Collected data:
————

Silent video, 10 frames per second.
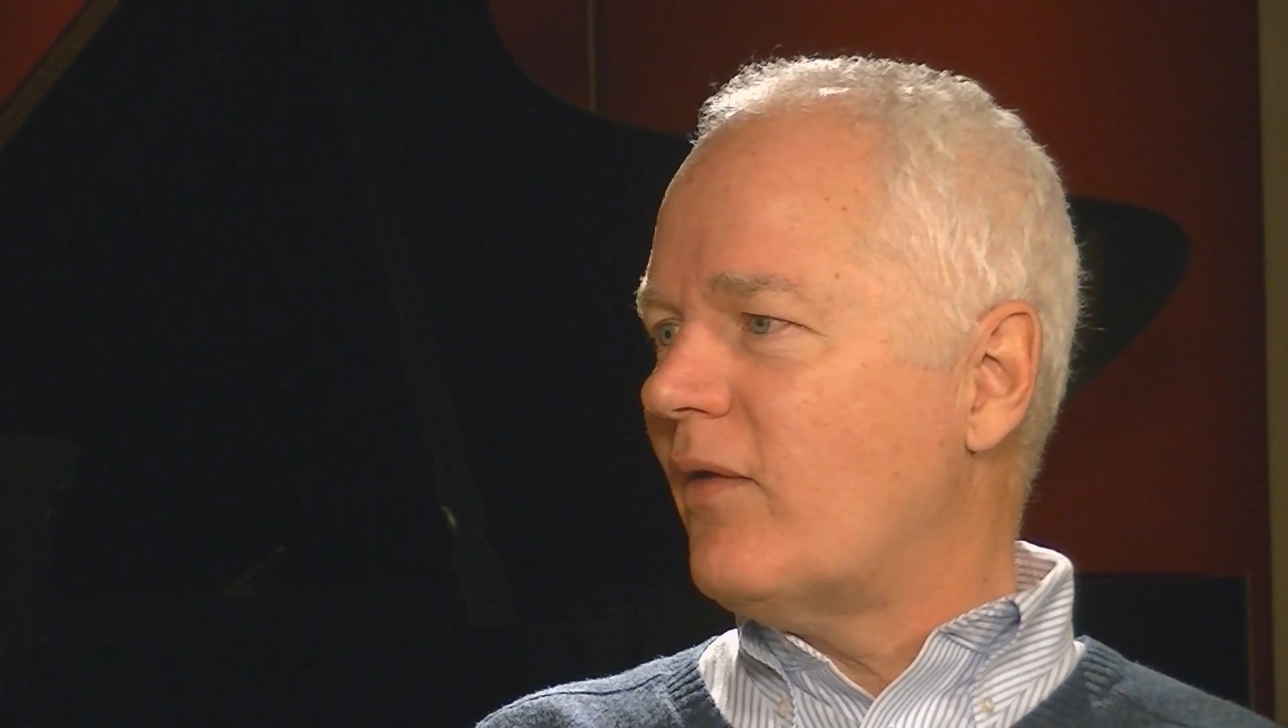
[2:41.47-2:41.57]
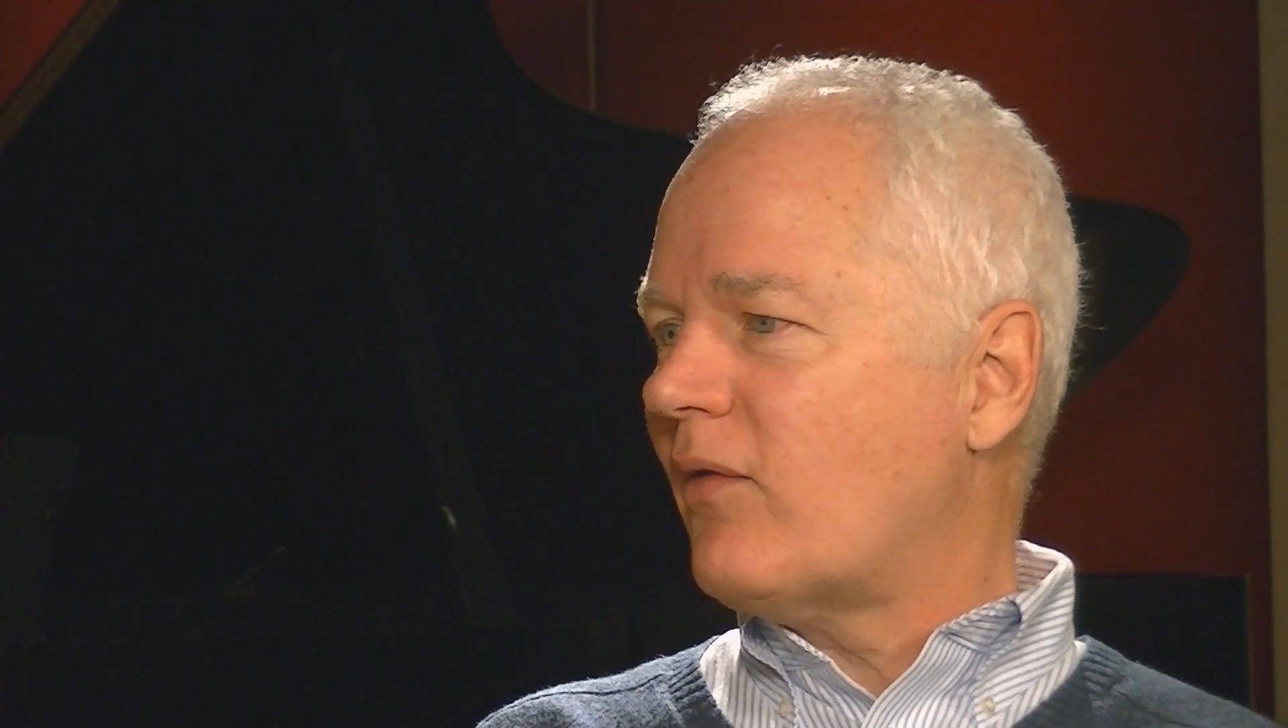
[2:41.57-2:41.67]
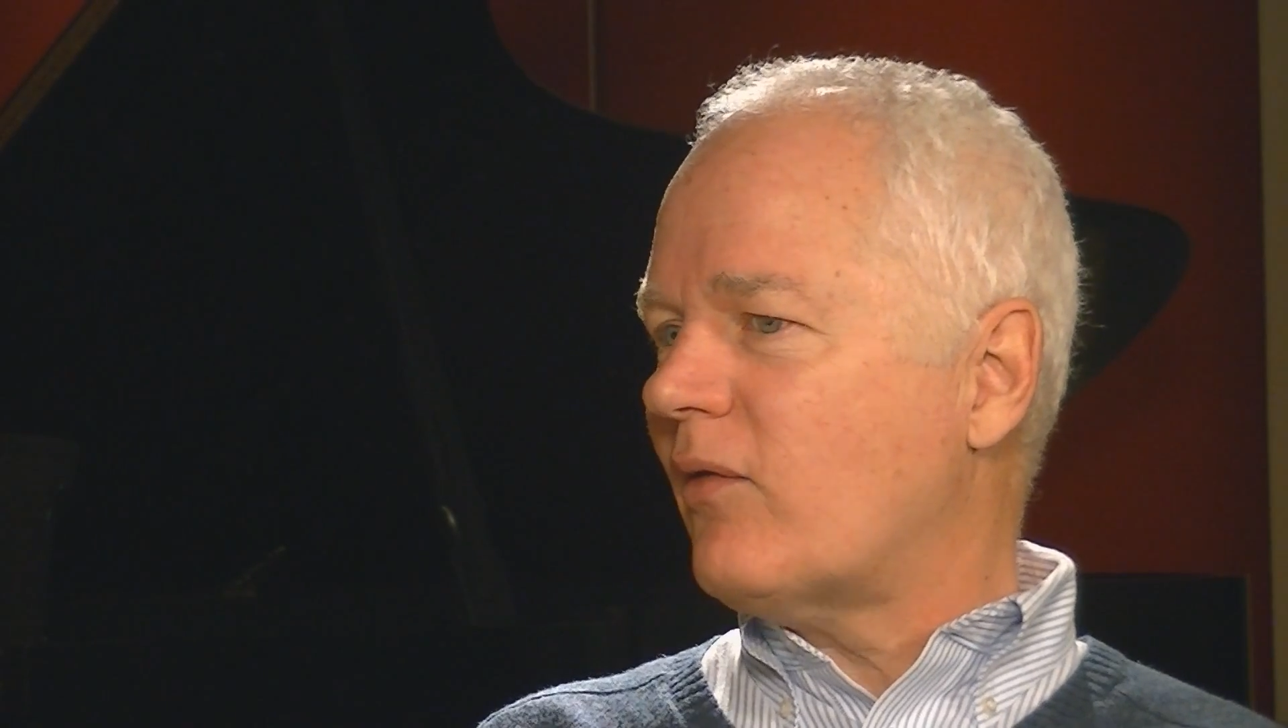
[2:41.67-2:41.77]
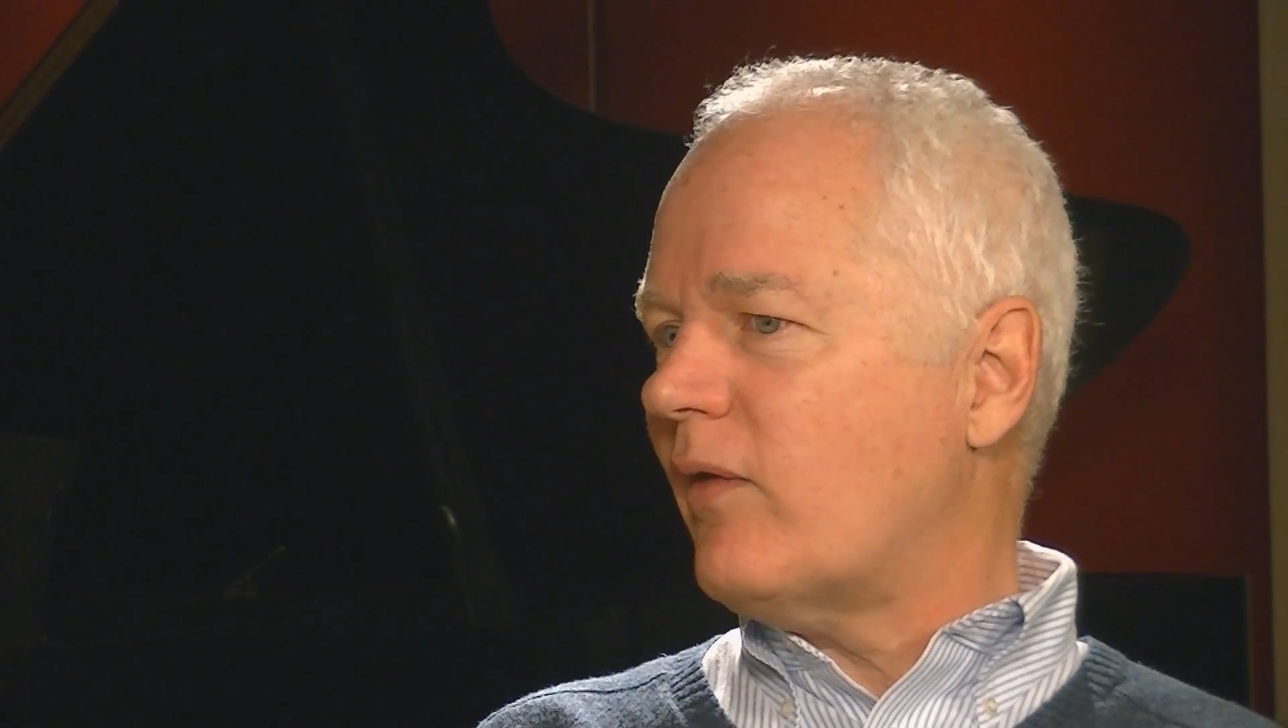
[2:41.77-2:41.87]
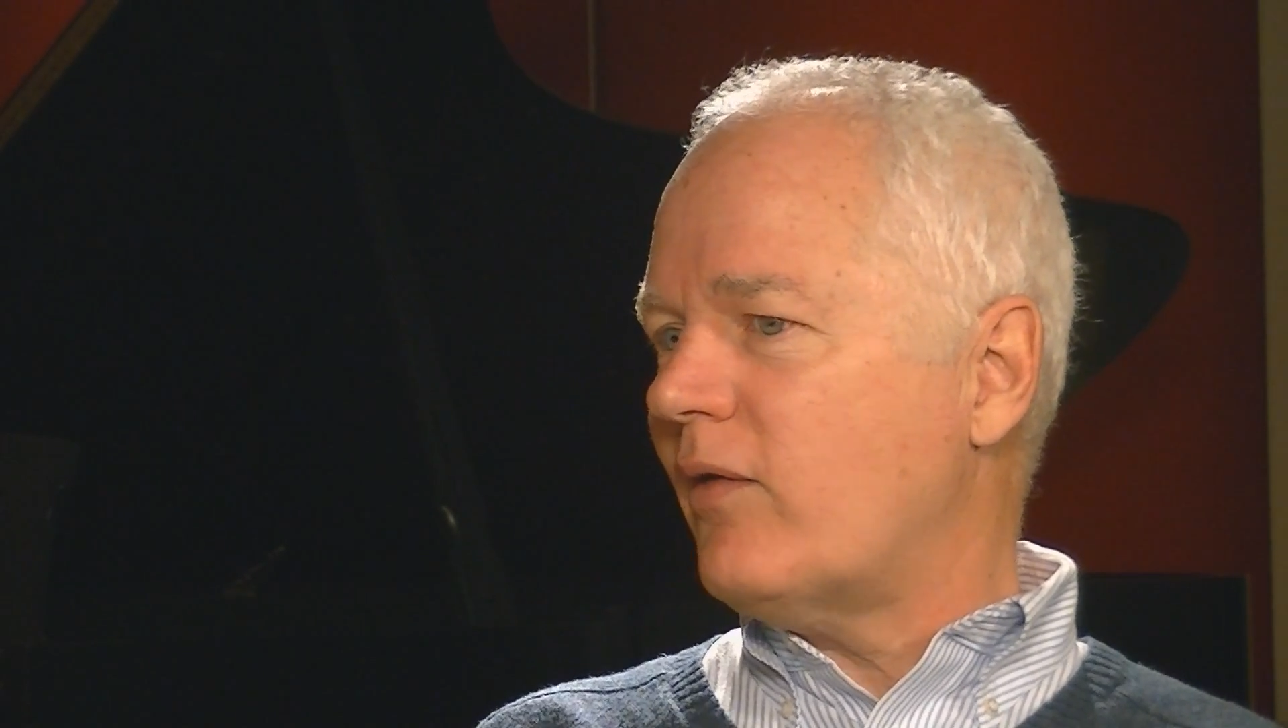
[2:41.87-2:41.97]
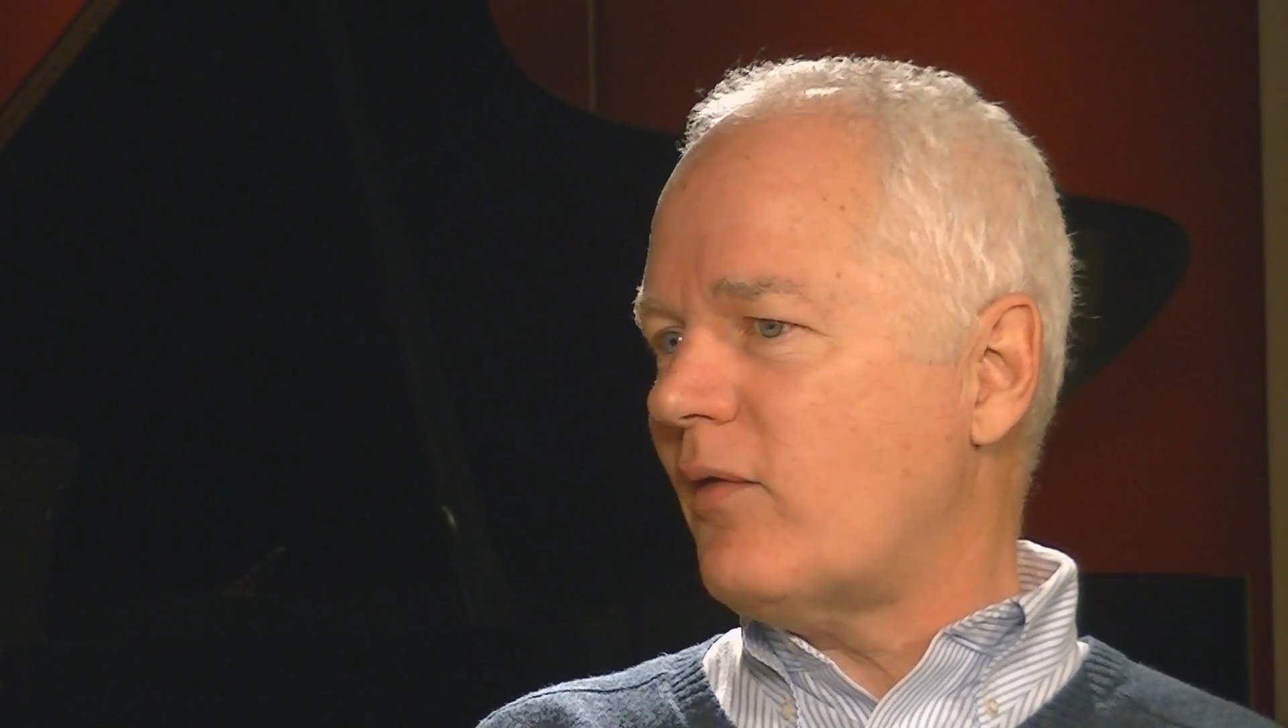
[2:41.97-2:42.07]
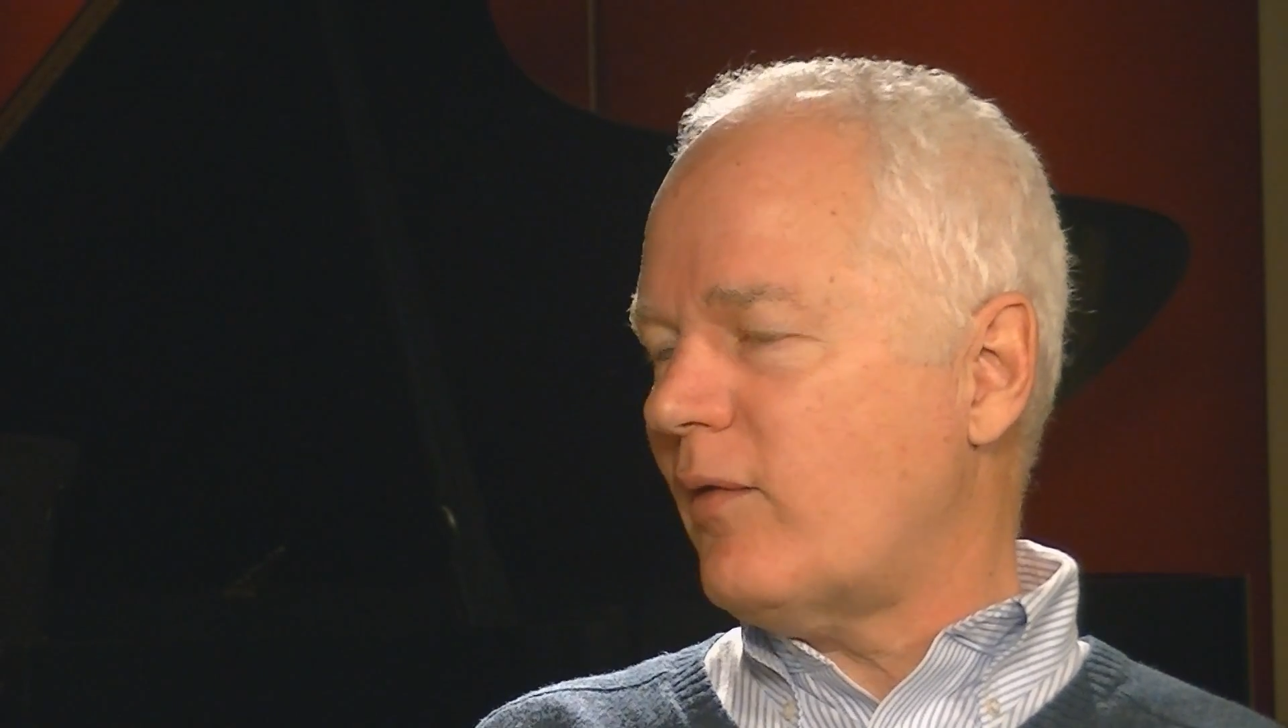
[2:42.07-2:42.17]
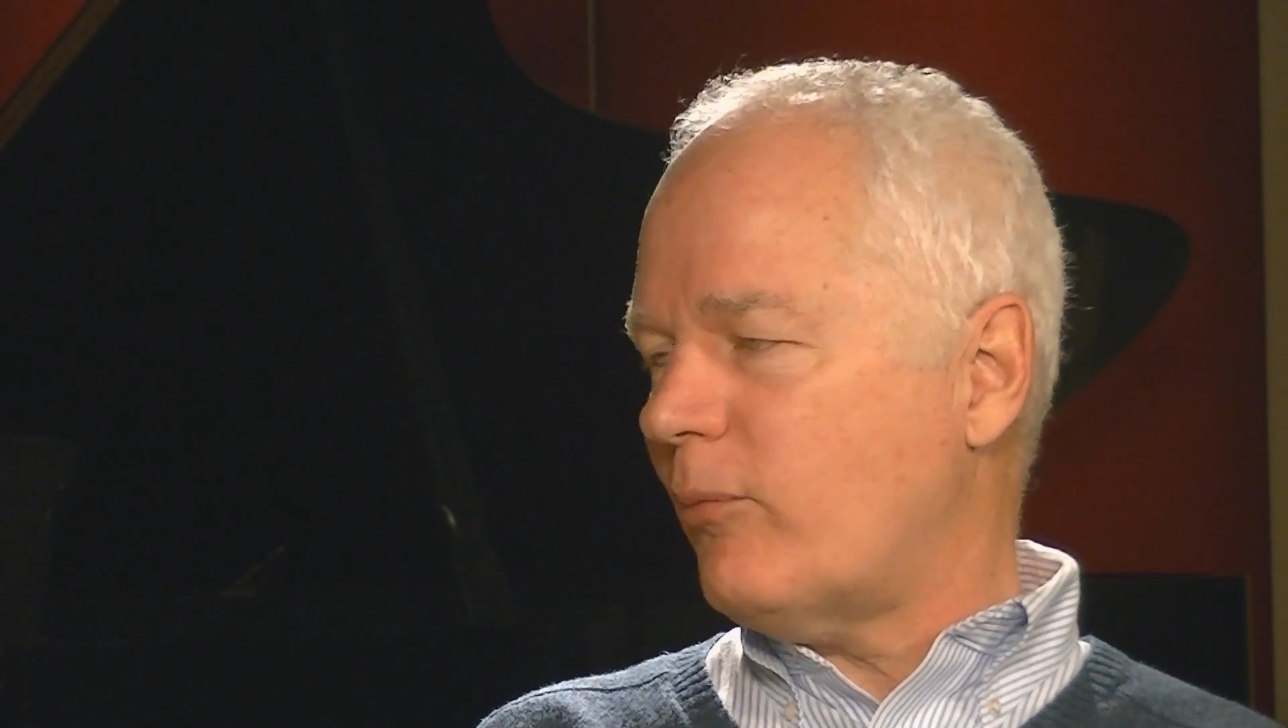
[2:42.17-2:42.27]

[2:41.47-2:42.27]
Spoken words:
So I just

————

Task goal:
Retype the data above verbatim, minus images.

Answer section:
Silent video, 10 frames per second.
[2:41.47-2:41.57]
[2:41.57-2:41.67]
[2:41.67-2:41.77]
[2:41.77-2:41.87]
[2:41.87-2:41.97]
[2:41.97-2:42.07]
[2:42.07-2:42.17]
[2:42.17-2:42.27]

[2:41.47-2:42.27]
Spoken words:
So I just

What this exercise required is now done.